→ Data for this task:

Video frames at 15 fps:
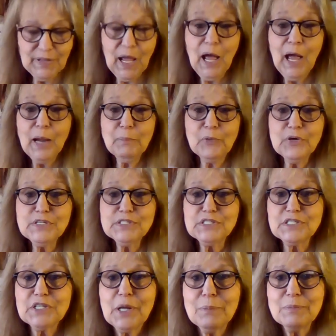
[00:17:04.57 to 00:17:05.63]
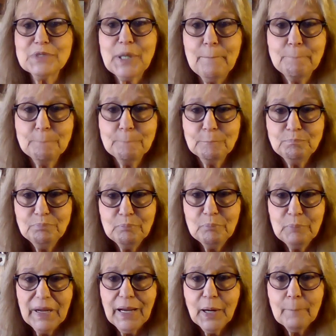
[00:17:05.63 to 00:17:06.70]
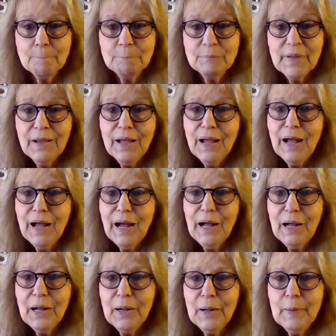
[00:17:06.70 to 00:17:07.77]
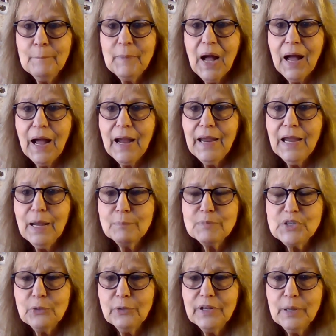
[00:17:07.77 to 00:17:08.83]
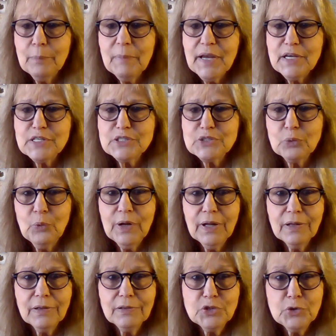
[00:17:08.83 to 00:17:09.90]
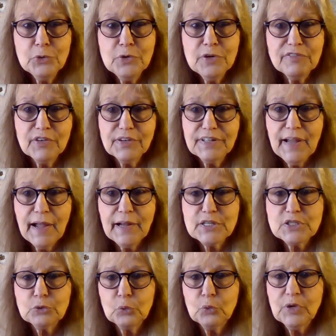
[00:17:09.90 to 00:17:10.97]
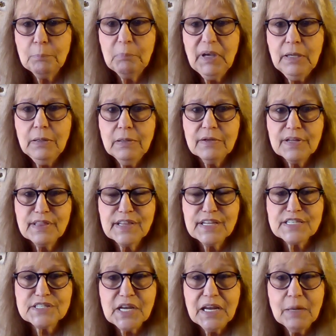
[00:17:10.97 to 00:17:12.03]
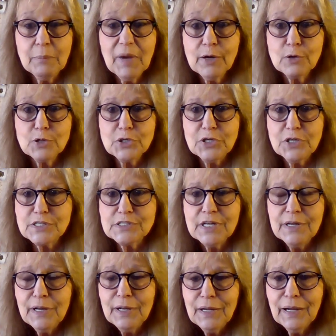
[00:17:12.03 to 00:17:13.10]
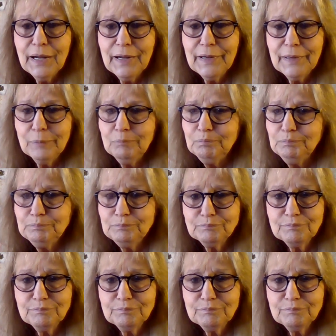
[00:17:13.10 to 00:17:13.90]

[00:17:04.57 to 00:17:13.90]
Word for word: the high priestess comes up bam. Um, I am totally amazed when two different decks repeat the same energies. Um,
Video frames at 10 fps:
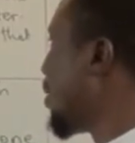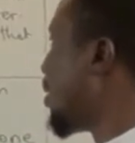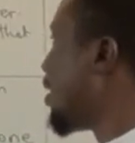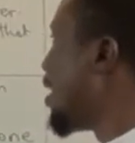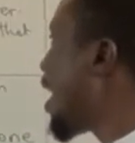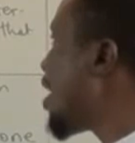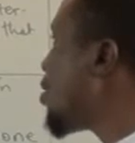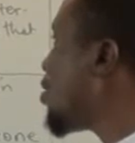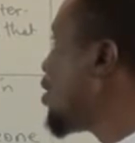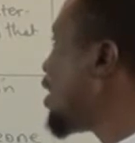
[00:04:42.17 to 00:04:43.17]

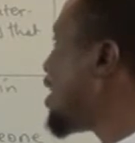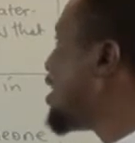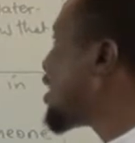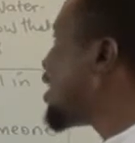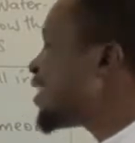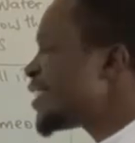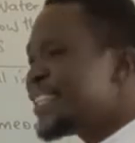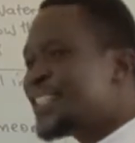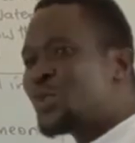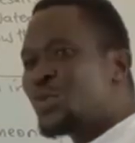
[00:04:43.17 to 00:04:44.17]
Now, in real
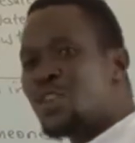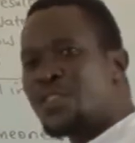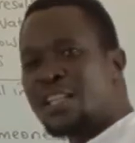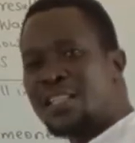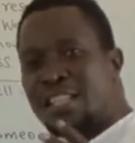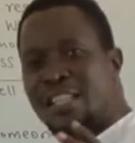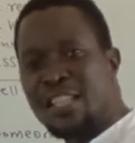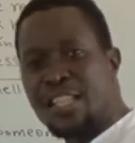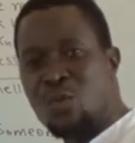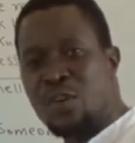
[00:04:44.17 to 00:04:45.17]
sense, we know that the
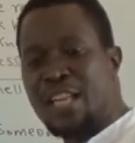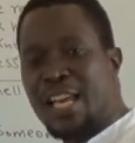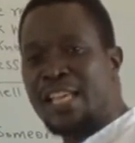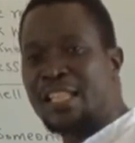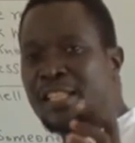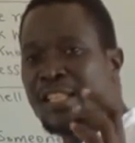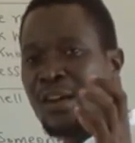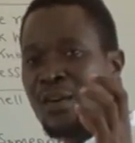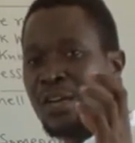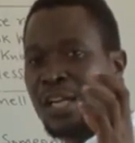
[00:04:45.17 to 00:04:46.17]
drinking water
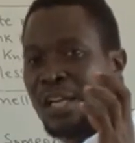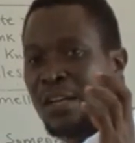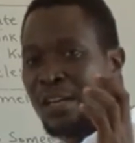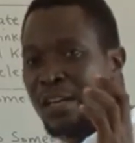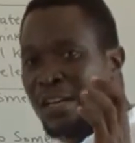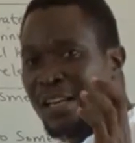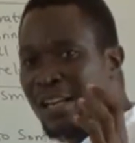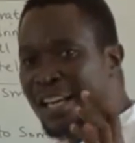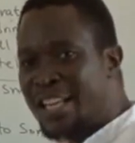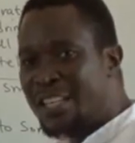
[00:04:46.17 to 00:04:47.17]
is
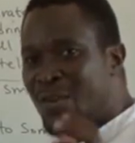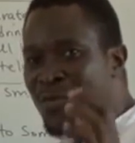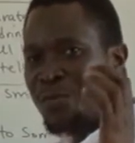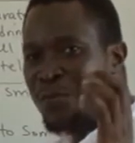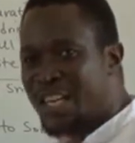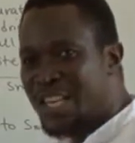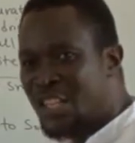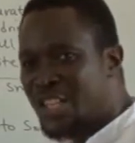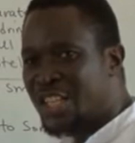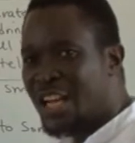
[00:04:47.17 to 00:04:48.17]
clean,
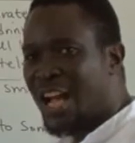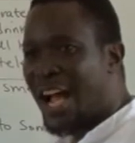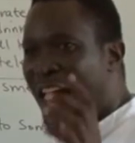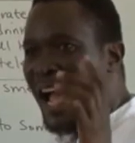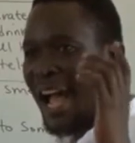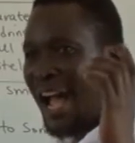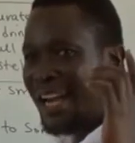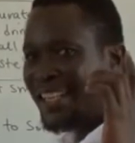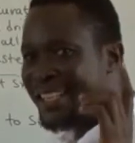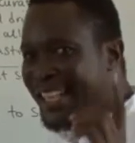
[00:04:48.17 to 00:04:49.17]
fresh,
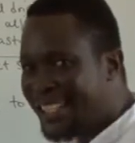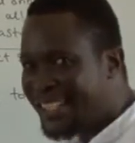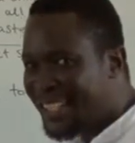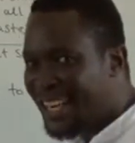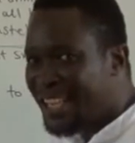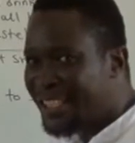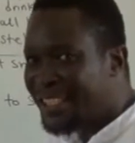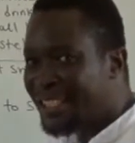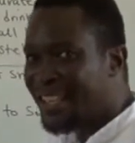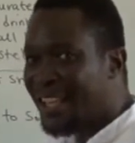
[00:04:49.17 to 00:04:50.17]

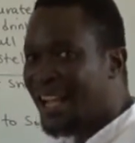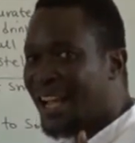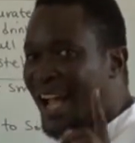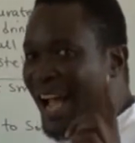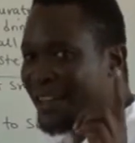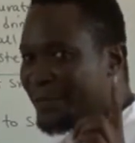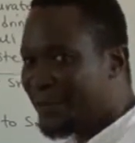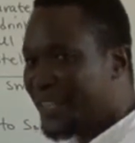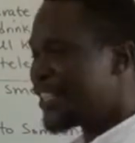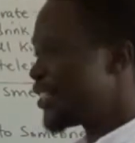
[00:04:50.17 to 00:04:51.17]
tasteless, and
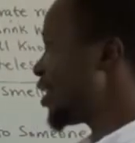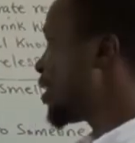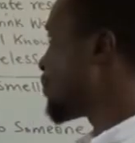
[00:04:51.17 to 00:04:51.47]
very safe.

→ Problem to work on: Please retype, exactly as they appear, the lines from the one with "[00:04:46.17 to 00:04:47.17]" through the final line of the material, both included, and drop any pictures.

→ Answer to the problem:
[00:04:46.17 to 00:04:47.17]
is
[00:04:47.17 to 00:04:48.17]
clean,
[00:04:48.17 to 00:04:49.17]
fresh,
[00:04:49.17 to 00:04:50.17]

[00:04:50.17 to 00:04:51.17]
tasteless, and
[00:04:51.17 to 00:04:51.47]
very safe.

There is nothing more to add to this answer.